(Data begins)

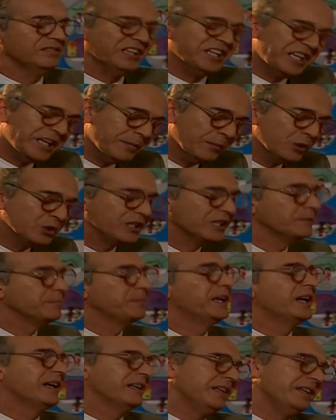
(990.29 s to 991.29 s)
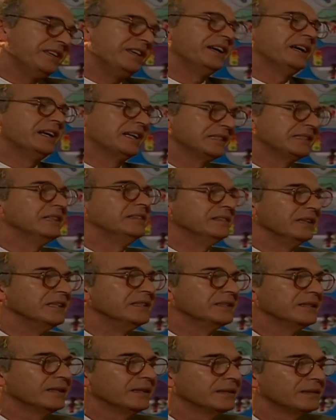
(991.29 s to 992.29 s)
Tenemos que esperar que llegue la
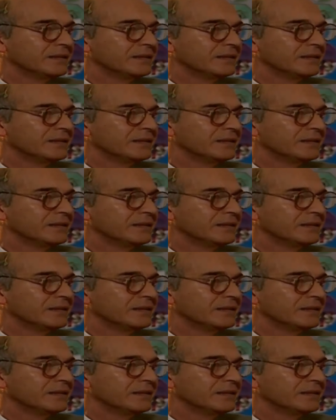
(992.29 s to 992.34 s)
sentencia.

(Data ends)

Work task:
Without the images, write out all of the records exactly.

Problem solution:
(990.29 s to 991.29 s)
(991.29 s to 992.29 s)
Tenemos que esperar que llegue la
(992.29 s to 992.34 s)
sentencia.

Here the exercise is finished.